The Darkest Minds (The Darkest Minds #1)(72)



By the way his shoulders slumped, Chubs seemed to think he didn’t have much of a choice. He stood quickly and quietly, wiping his palms against the front of his khaki pants.

“I have a bad feeling about this,” Chubs said when we were out of earshot. The tents were in our line of sight, but we weren’t in theirs. “About them.”

“Do you think they’re going to try to rob us?”

“I think they’re going to try to take Betty, actually.”

There was a long pause; I felt Chubs’s eyes slide over to me, but my own were fixed on the tents, watching for trouble.

“You should go back to sleep.” There was a gruff edge to his voice as he crossed his arms over his chest. But there was also something about the way he said it that made me wonder if he was waiting to see what I would reply. “What are you even doing up?”

“Same as you, I guess,” I said. “Making sure no one gets brutally mugged, beaten, or murdered in their sleep. Watching to see if those kids are the ass**les I think they are.”

Chubs snorted at that, rubbing his hand over his forehead. It took some time in silence, but I felt the air between us ease from a guarded hostility to something that felt to me like acceptance. His shoulders were no longer bunched up with tension, and when he tilted his head toward me, I saw it for the subtle invitation it was. I took a step closer.

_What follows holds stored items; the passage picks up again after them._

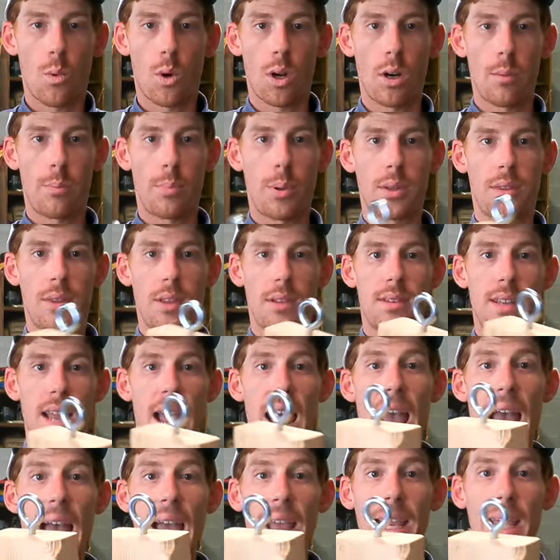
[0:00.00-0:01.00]
we're gonna put the
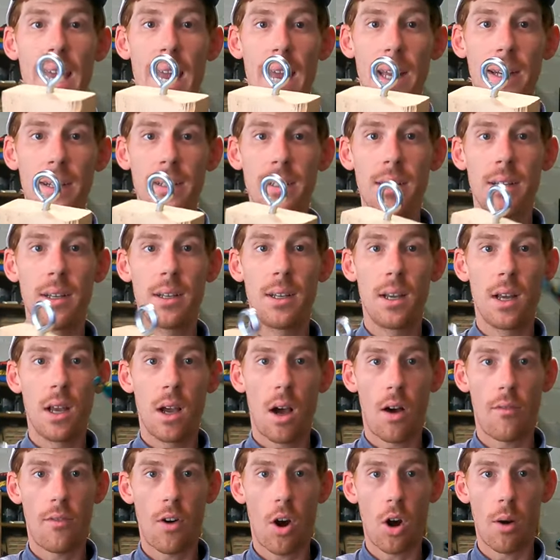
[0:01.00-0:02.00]
tag end
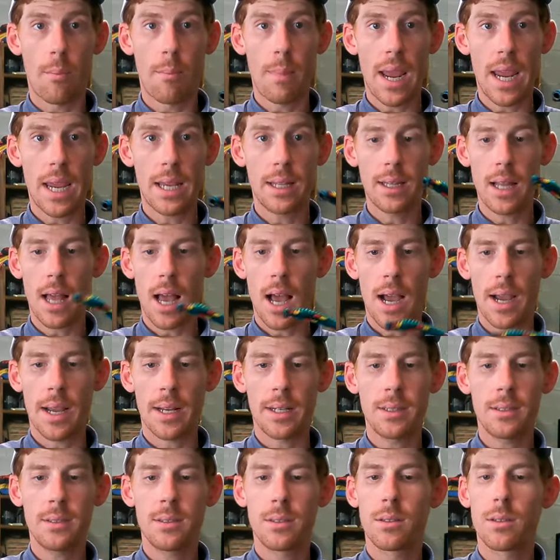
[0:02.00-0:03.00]
of our main
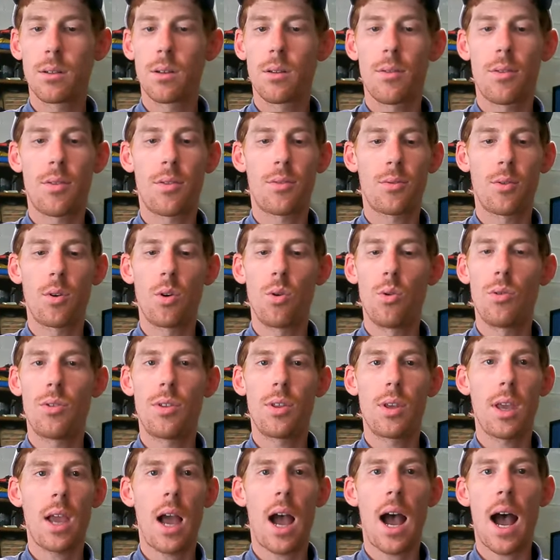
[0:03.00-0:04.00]
line through
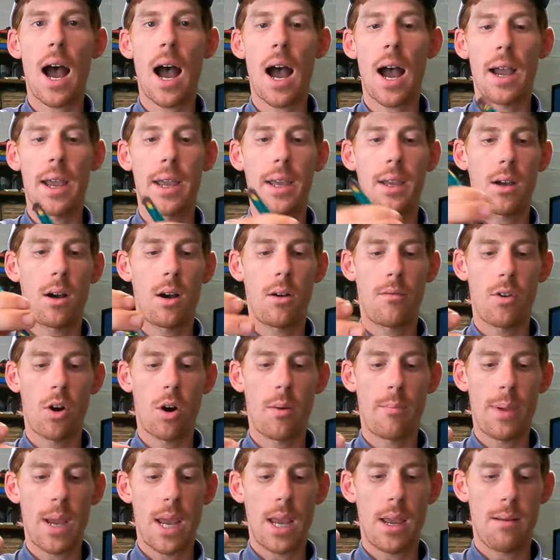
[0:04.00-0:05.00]
the eye of
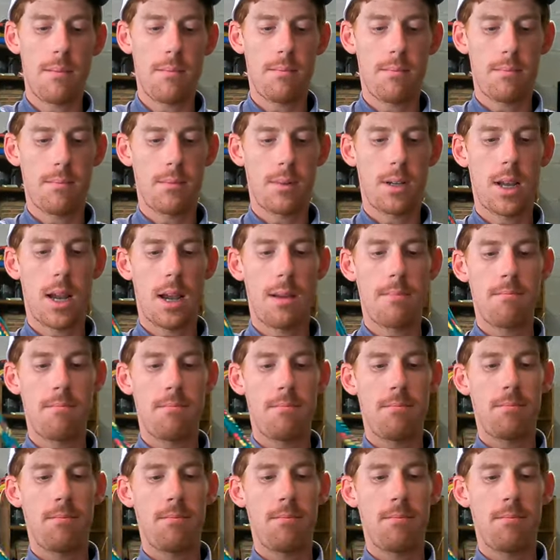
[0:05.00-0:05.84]
our bait, okay?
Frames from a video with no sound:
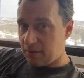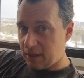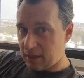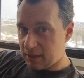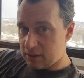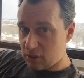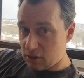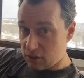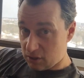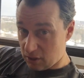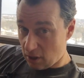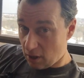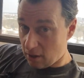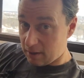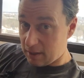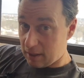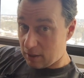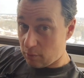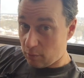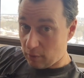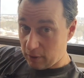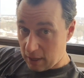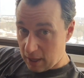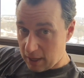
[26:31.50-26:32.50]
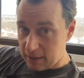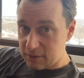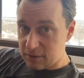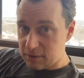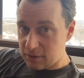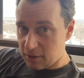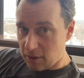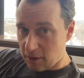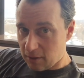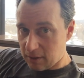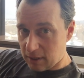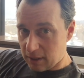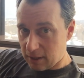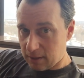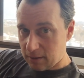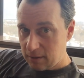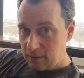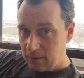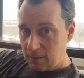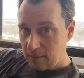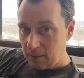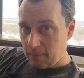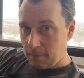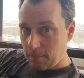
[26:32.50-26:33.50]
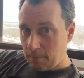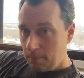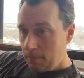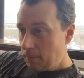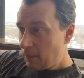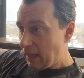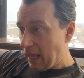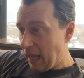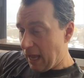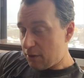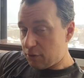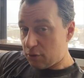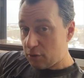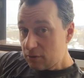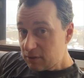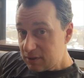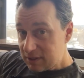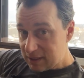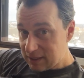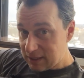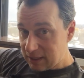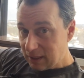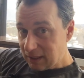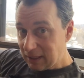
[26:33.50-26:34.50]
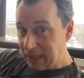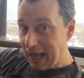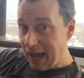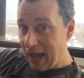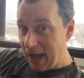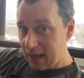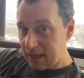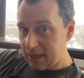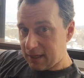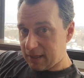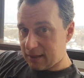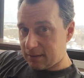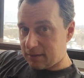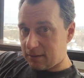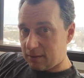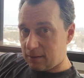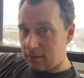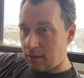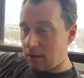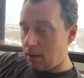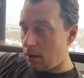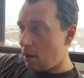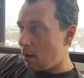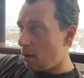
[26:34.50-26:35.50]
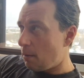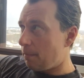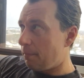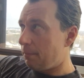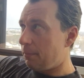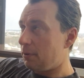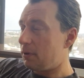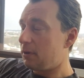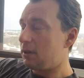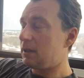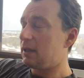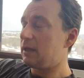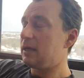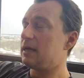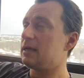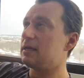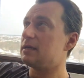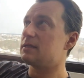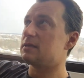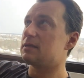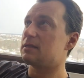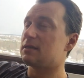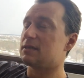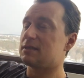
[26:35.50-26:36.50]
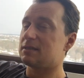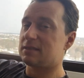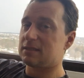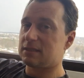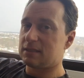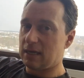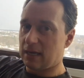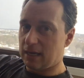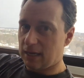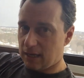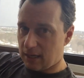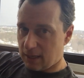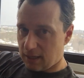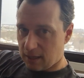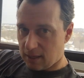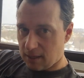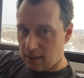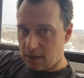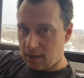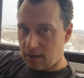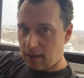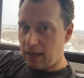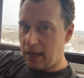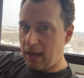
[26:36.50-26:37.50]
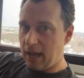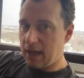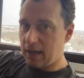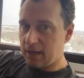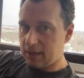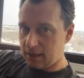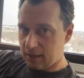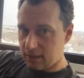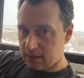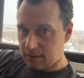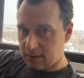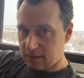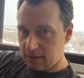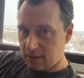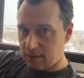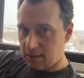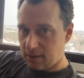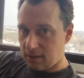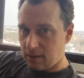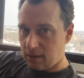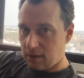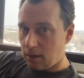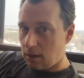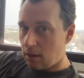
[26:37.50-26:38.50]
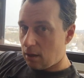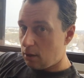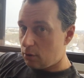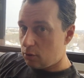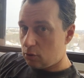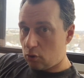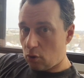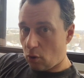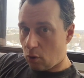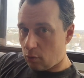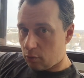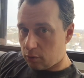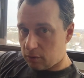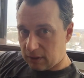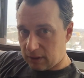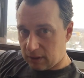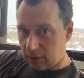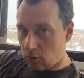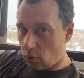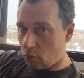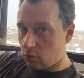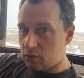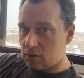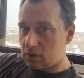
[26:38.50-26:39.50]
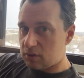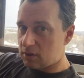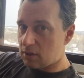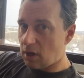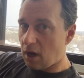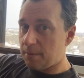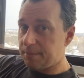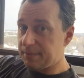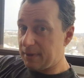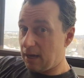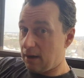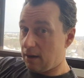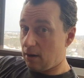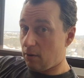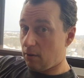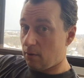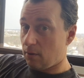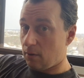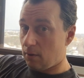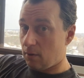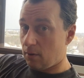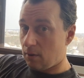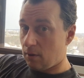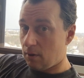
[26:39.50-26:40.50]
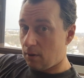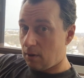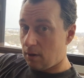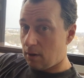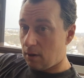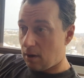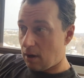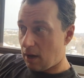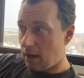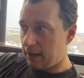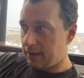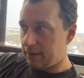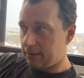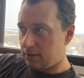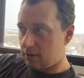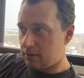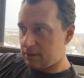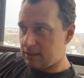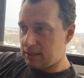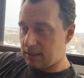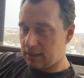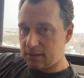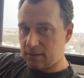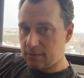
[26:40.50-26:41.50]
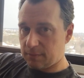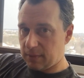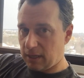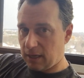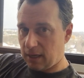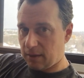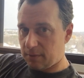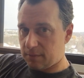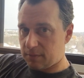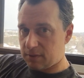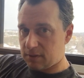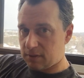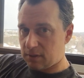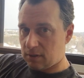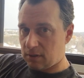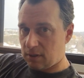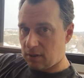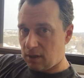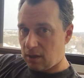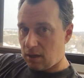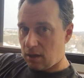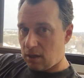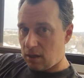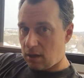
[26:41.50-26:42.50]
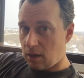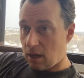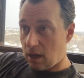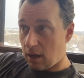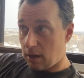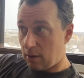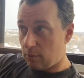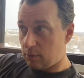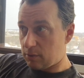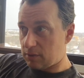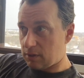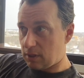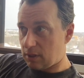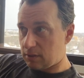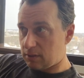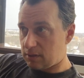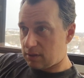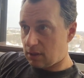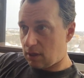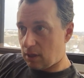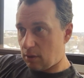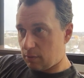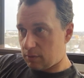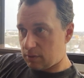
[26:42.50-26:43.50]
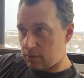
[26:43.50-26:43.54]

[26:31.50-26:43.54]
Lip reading: that started when I started, and you're still at it. Please stay at it. Don't stop now. I could say some names. I was on 2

“It was bad enough he had to come back here,” Chubs mumbled, more to himself than to me. “God…”

“Liam?” I asked. “This is where he and his friend were captured, right?”

Chubs nodded. “He’s never told me the whole story, but I think what happened was that he and Felipe were traveling and ran into a tribe of Blues. Instead of recruiting them like Lee hoped, the tribe beat the hell out of them and stole everything they had—food, packs, family pictures, you name it. They came here for a few days to regroup, but they were in such bad shape that they couldn’t get away when the skip tracers finally showed up.”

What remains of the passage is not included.